> [What the task asks] Determine how many lines below include the string "Spoken". Reply with the number only.

Saved data entries

----

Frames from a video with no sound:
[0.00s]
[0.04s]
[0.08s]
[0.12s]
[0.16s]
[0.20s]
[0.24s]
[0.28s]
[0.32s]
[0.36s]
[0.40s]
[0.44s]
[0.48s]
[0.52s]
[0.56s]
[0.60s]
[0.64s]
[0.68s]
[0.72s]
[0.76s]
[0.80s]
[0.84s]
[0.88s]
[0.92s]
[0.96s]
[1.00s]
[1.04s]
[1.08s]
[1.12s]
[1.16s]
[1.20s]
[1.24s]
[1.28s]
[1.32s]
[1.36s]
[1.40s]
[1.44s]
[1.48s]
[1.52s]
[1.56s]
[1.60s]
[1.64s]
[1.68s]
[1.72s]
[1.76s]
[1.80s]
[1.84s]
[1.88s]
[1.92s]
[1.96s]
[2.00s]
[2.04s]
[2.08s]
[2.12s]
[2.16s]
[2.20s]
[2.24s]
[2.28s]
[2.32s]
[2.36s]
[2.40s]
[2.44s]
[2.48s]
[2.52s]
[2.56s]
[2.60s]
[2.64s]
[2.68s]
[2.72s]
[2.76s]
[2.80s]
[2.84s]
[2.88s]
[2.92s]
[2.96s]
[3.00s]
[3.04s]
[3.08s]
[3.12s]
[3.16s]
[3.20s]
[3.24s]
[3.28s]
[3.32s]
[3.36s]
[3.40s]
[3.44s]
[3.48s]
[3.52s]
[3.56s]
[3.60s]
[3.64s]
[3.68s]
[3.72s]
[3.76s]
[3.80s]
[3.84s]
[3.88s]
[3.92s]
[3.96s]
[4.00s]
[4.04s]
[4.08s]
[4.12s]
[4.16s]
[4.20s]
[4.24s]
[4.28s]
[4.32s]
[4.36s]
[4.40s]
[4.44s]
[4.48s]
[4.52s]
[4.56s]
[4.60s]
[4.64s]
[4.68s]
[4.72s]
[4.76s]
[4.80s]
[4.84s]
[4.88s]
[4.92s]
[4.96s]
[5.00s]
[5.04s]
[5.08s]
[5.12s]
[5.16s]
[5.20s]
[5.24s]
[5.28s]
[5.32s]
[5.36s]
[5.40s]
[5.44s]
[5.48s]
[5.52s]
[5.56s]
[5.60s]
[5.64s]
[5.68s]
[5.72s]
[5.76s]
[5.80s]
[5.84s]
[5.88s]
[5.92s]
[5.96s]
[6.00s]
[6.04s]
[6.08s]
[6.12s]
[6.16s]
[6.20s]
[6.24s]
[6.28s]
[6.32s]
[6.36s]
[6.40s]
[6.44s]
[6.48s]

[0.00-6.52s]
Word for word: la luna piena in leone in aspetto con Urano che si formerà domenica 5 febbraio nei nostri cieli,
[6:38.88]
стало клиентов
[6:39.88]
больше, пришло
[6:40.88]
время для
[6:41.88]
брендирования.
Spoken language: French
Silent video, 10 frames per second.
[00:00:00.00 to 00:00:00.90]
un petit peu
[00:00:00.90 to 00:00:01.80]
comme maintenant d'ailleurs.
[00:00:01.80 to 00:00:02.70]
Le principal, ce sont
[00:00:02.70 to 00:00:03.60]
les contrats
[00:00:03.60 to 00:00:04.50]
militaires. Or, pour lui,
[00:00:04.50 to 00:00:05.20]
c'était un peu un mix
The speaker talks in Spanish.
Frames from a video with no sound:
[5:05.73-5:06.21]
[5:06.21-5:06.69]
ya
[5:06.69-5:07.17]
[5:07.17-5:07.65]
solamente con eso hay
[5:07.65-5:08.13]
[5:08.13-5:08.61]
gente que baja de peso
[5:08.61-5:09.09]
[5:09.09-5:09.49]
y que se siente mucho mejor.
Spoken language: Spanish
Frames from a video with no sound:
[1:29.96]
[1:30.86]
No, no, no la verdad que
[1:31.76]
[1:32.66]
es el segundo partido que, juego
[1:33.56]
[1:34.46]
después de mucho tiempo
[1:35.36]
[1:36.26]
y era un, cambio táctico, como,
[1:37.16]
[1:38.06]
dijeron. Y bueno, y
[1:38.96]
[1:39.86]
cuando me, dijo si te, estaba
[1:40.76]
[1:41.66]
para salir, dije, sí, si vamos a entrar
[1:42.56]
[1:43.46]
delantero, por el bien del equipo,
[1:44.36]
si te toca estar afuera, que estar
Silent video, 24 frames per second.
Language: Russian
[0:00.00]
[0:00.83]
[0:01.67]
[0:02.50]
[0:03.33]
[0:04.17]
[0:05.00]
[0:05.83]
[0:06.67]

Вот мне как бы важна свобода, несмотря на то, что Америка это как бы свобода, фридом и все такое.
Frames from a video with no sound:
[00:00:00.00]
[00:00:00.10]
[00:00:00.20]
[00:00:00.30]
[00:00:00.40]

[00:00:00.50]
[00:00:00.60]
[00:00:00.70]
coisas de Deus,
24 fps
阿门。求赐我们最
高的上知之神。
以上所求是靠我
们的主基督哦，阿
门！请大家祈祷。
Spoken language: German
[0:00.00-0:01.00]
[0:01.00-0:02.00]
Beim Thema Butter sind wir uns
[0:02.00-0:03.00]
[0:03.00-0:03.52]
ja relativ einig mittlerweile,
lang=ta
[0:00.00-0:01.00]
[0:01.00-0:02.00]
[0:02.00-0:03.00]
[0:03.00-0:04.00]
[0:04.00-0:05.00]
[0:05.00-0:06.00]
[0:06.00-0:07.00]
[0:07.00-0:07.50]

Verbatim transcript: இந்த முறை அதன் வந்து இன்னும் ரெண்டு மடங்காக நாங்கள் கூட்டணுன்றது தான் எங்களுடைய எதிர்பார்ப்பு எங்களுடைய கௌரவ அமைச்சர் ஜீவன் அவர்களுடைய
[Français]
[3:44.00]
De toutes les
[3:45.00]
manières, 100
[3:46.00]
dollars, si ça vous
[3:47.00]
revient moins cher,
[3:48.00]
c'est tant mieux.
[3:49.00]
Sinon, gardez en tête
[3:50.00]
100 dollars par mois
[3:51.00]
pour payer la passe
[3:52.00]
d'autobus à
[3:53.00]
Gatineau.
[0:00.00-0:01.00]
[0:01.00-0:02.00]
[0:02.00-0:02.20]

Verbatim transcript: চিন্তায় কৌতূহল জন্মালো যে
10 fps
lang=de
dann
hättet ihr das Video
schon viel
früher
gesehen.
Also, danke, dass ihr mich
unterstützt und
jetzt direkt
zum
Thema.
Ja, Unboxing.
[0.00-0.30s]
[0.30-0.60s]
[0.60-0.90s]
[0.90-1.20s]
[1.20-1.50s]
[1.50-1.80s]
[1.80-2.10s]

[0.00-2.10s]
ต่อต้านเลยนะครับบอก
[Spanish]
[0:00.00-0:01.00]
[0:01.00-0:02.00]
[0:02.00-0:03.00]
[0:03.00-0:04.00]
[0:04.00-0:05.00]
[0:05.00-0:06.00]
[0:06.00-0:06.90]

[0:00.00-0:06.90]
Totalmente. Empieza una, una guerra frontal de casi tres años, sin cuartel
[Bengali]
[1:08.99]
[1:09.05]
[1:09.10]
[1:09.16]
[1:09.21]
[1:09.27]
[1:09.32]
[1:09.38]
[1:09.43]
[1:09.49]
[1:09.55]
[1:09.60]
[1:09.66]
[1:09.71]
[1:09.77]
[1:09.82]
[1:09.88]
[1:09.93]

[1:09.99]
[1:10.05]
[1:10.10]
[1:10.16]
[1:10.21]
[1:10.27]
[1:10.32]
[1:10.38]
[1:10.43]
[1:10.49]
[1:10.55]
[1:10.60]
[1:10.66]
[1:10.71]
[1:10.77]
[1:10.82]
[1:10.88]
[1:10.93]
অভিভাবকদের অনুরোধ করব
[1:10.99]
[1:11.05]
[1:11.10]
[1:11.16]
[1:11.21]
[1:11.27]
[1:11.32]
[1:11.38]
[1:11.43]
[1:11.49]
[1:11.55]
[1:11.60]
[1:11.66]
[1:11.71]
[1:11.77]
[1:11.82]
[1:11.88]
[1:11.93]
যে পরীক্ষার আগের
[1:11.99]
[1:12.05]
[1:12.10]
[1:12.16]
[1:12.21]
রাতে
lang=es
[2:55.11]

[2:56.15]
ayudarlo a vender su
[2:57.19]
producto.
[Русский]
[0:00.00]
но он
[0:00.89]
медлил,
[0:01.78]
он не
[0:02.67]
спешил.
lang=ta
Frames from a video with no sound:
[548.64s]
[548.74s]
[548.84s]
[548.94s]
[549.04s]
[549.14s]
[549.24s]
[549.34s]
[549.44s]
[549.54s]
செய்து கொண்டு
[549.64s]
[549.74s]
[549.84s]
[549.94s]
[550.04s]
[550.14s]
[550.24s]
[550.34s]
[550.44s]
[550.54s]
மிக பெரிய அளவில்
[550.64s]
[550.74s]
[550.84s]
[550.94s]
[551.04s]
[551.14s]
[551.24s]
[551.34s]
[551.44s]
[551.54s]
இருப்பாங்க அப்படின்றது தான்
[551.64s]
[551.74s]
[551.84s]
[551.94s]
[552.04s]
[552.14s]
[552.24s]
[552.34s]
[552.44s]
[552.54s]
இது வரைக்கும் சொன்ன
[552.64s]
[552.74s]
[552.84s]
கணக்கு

----

> [Output for this task] 3